> **Work required**: The answer must consist solely of the lines from the line with "Silent video, 20 frames per second." to the end of the data below, transcribed exactly and with no pictures.

(Stored data entries)

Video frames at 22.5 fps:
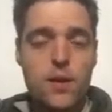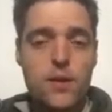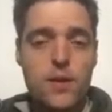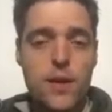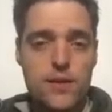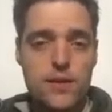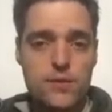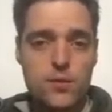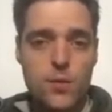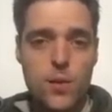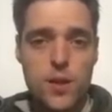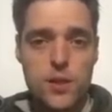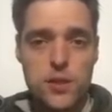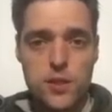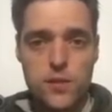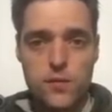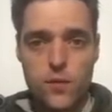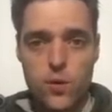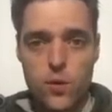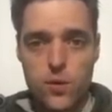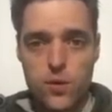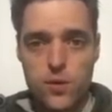Thanks for watching,
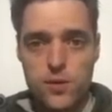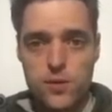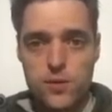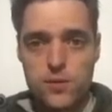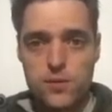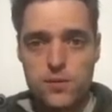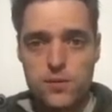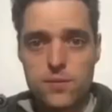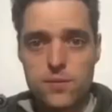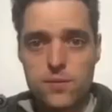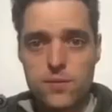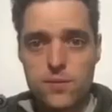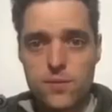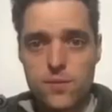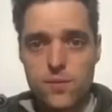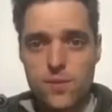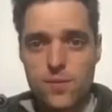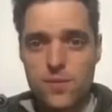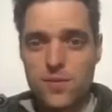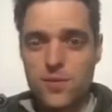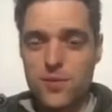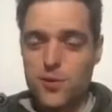folks.
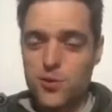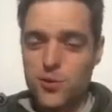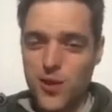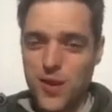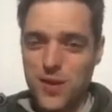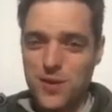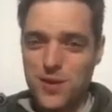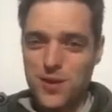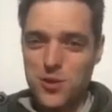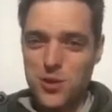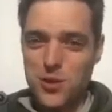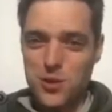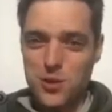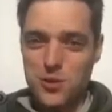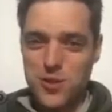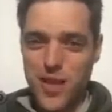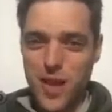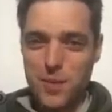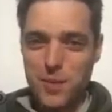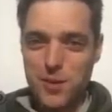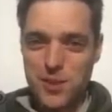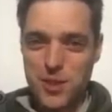Strengthen your
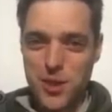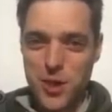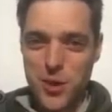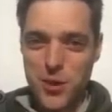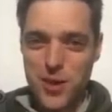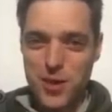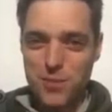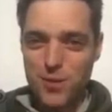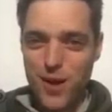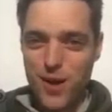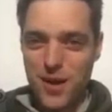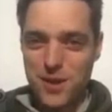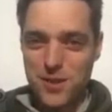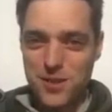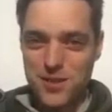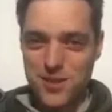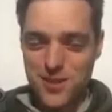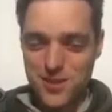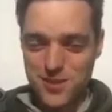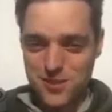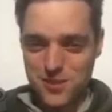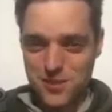cybersecurity
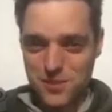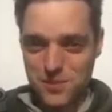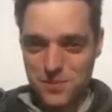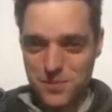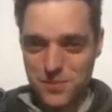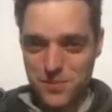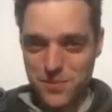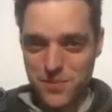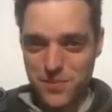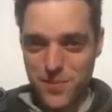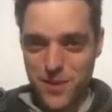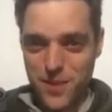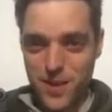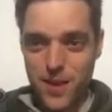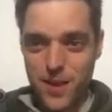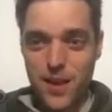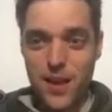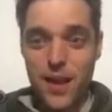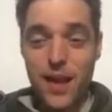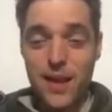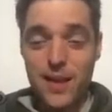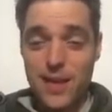practices
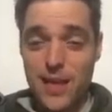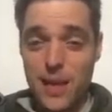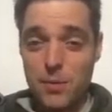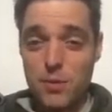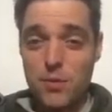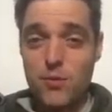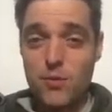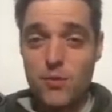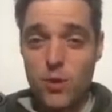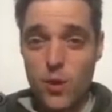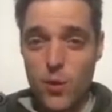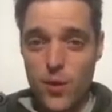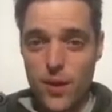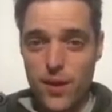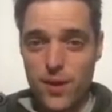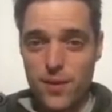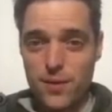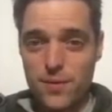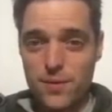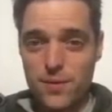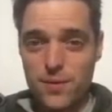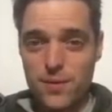and keep
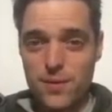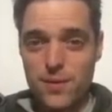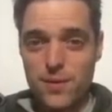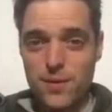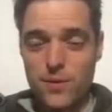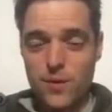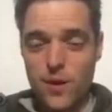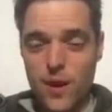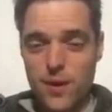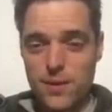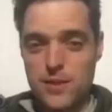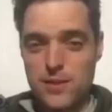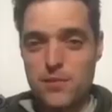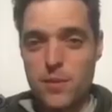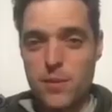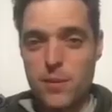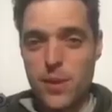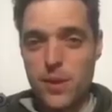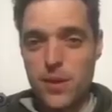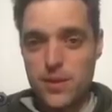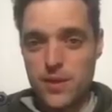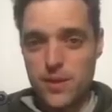growing lots of
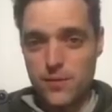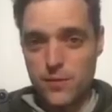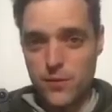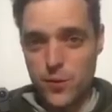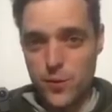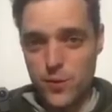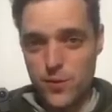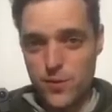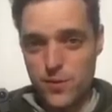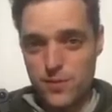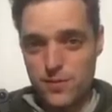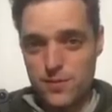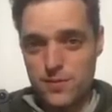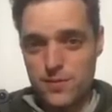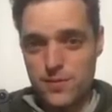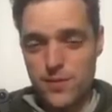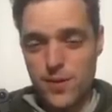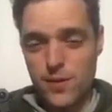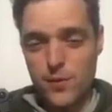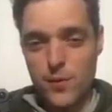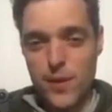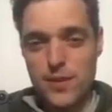abundant food
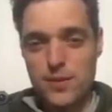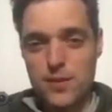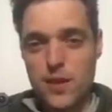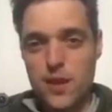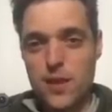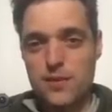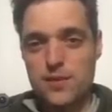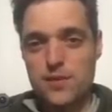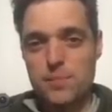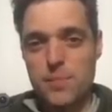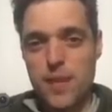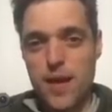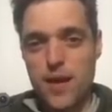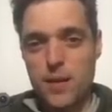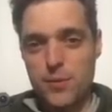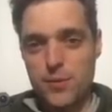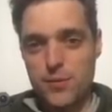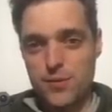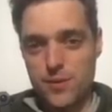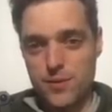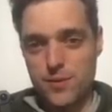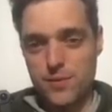and raising awesome
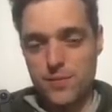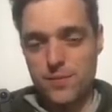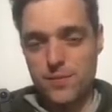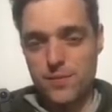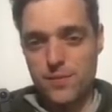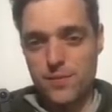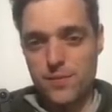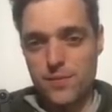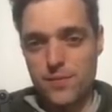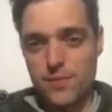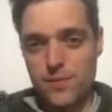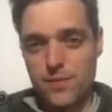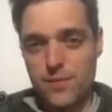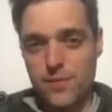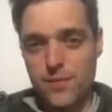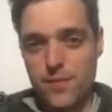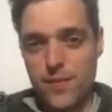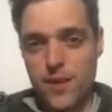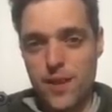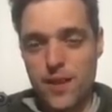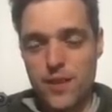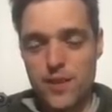animals,
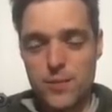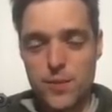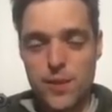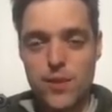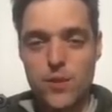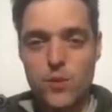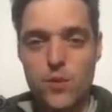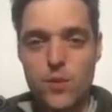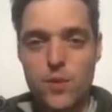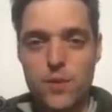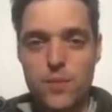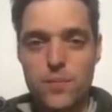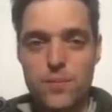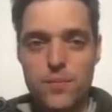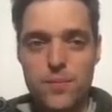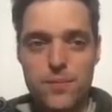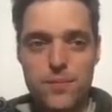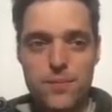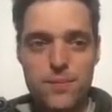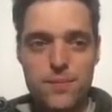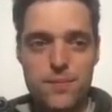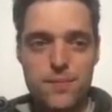and spread the word.
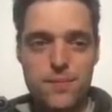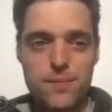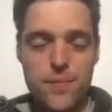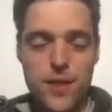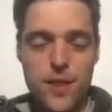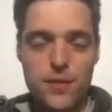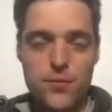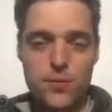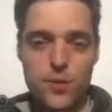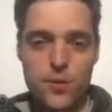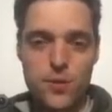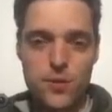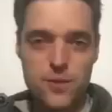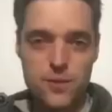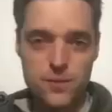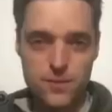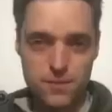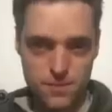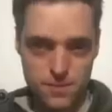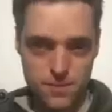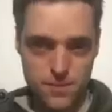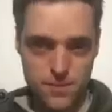Thanks, folks,
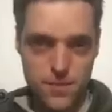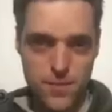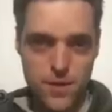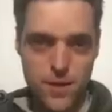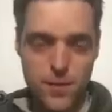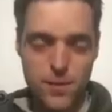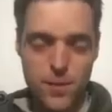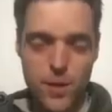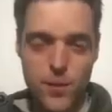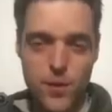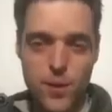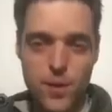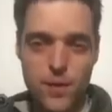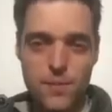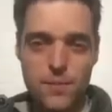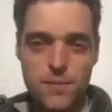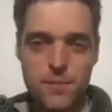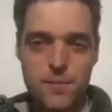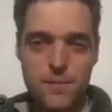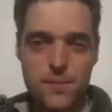and be well.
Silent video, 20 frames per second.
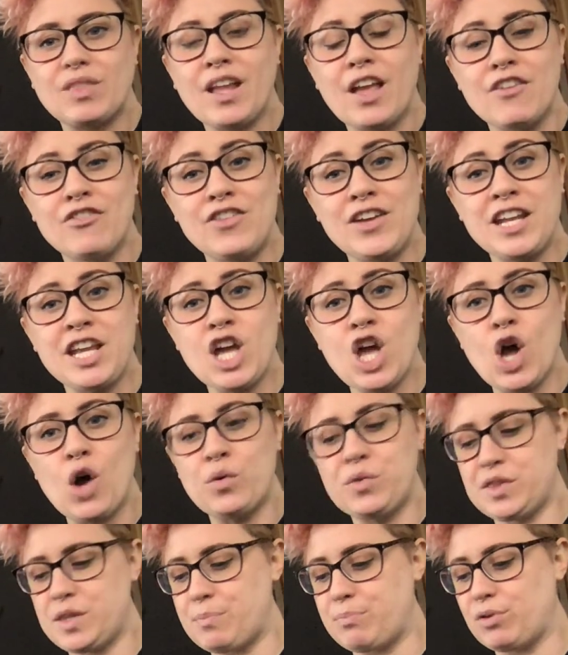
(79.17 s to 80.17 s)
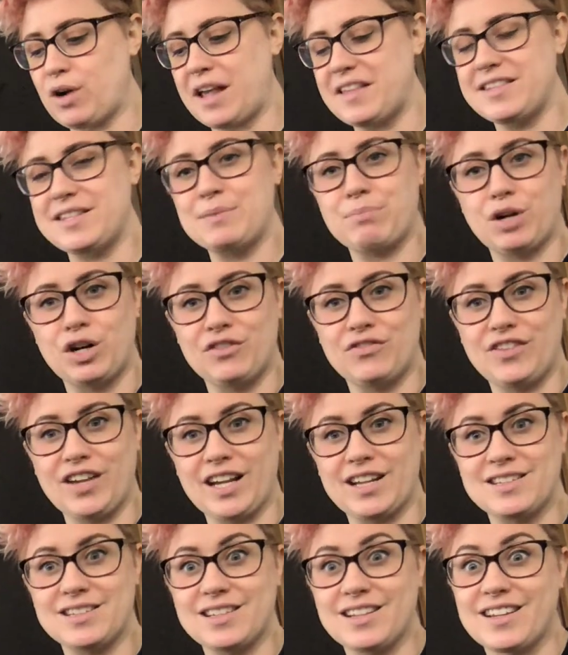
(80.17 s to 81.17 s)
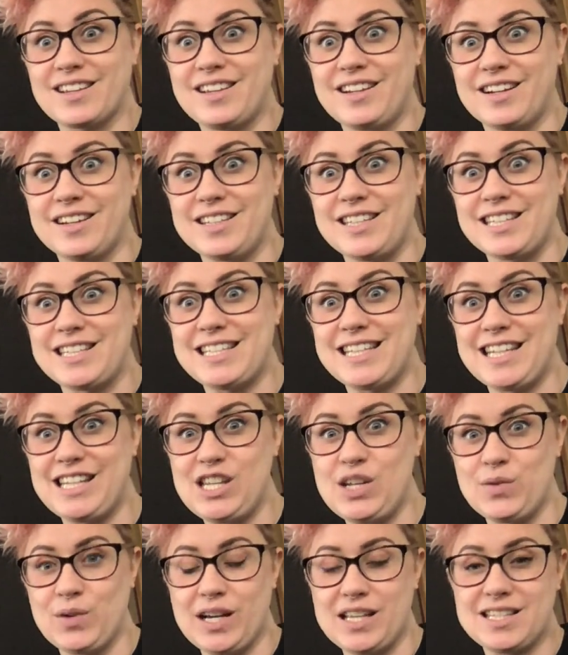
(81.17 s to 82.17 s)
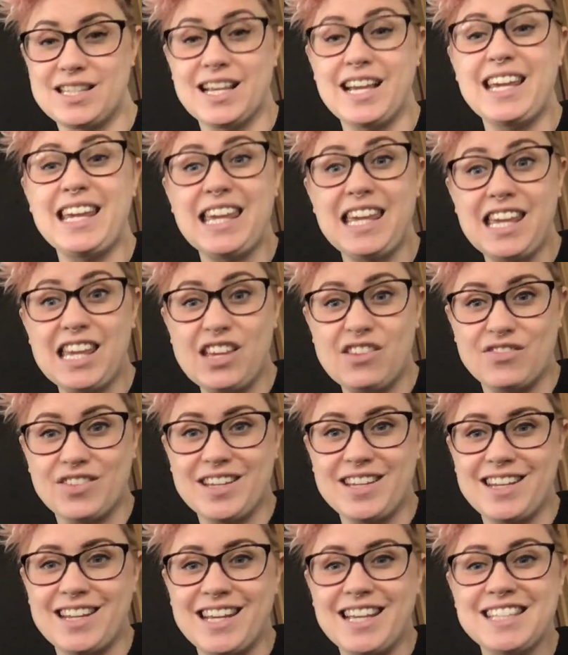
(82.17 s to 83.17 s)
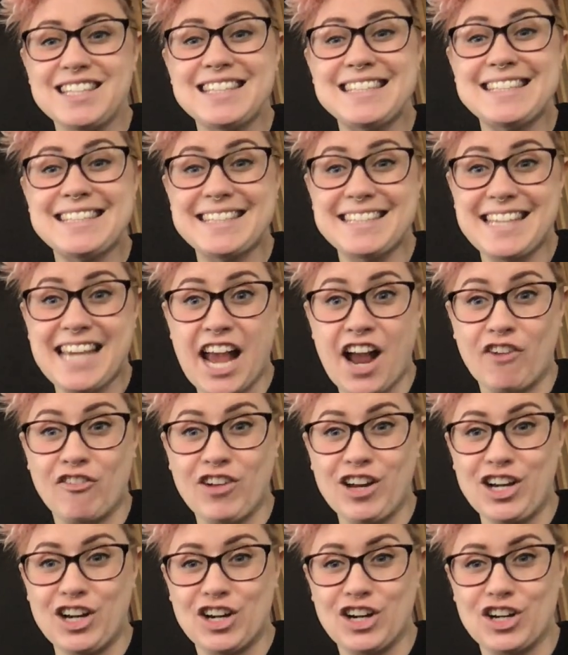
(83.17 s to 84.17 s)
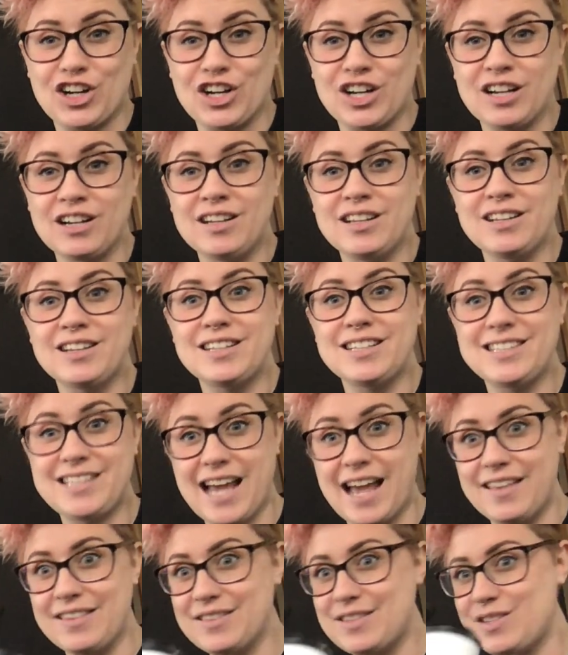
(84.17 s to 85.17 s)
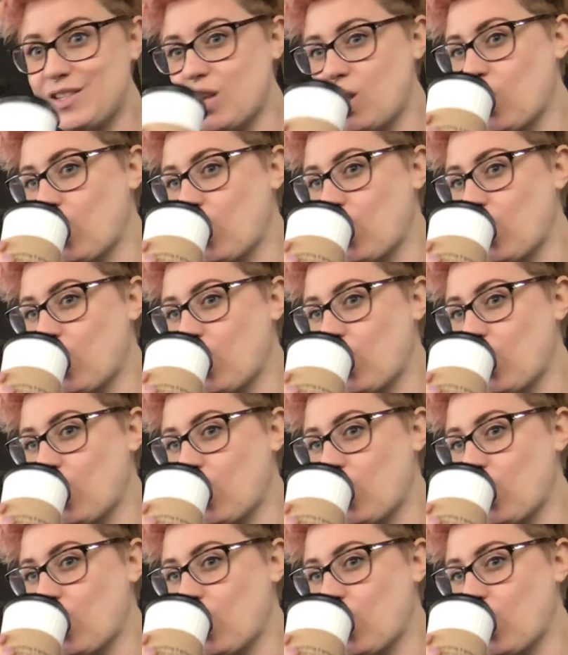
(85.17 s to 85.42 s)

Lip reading: video, the present perfect continuous, even scarier tense.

> **Response**:
Silent video, 20 frames per second.
(79.17 s to 80.17 s)
(80.17 s to 81.17 s)
(81.17 s to 82.17 s)
(82.17 s to 83.17 s)
(83.17 s to 84.17 s)
(84.17 s to 85.17 s)
(85.17 s to 85.42 s)

Lip reading: video, the present perfect continuous, even scarier tense.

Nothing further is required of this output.